In [1]:
import pandas as pd
from sklearn import datasets
from sklearn.model_selection import train_test_split
from sklearn.linear_model import LogisticRegression
from sklearn.metrics import accuracy_score, precision_score, recall_score, f1_score


# Load the Iris dataset
X, y = datasets.load_iris(return_X_y=True)
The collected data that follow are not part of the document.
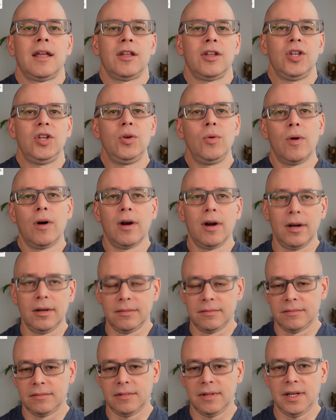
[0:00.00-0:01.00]
you
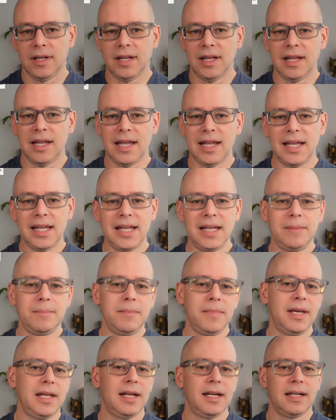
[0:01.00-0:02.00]
are
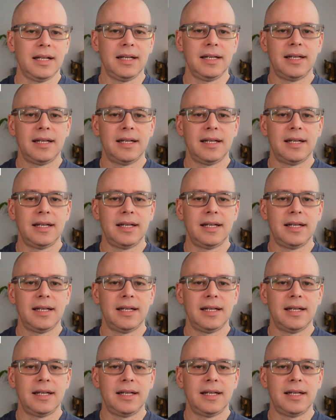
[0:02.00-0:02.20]
immediately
# Split the data into training and test sets
X_train, X_test, y_train, y_test = train_test_split(
    X, y, test_size=0.2, random_state=42
)


def train_model(X_train, y_train, params):
    """
    Train a logistic regression model with the given parameters.
    
    Args:
        X_train (array-like): Training features.
        y_train (array-like): Training labels.
        params (dict): Hyperparameters for the logistic regression model.
        
    Returns:
        LogisticRegression: Trained logistic regression model.
    """
    # train the logistic regression model
    lr = LogisticRegression(**params)
    lr.fit(X_train, y_train)
    # Predict on the test set
    y_pred = lr.predict(X_test)
    # Calculate metrics
    accuracy = accuracy_score(y_test, y_pred)
    precision = precision_score(y_test, y_pred, average='weighted')
    recall = recall_score(y_test, y_pred, average='weighted')
    f1 = f1_score(y_test, y_pred, average='weighted')
    # Create a DataFrame to hold the metrics
    return {
        "accuracy": accuracy,
        "precision": precision,
        "recall": recall,
        "f1_score": f1,
        "model": lr
    }

In [2]:

# Define the model hyperparameters
params = {
    "solver": "lbfgs",
    "max_iter": 1000,
    "multi_class": "auto",
    "random_state": 43,
}

# Train the model and get the metrics
metrics = train_model(X_train, y_train, params)



In [3]:
metrics

{'accuracy': 1.0,
 'precision': 1.0,
 'recall': 1.0,
 'f1_score': 1.0,
 'model': LogisticRegression(max_iter=1000, multi_class='auto', random_state=43)}

In [4]:
import mlflow
from mlflow.models import infer_signature
# Set our tracking server uri for logging
mlflow.set_tracking_uri("sqlite:///mlflow.db")
# Create a new MLflow Experiment
mlflow.set_experiment("LogisticRegression")

2025/05/26 17:25:13 INFO mlflow.tracking.fluent: Experiment with name 'LogisticRegression' does not exist. Creating a new experiment.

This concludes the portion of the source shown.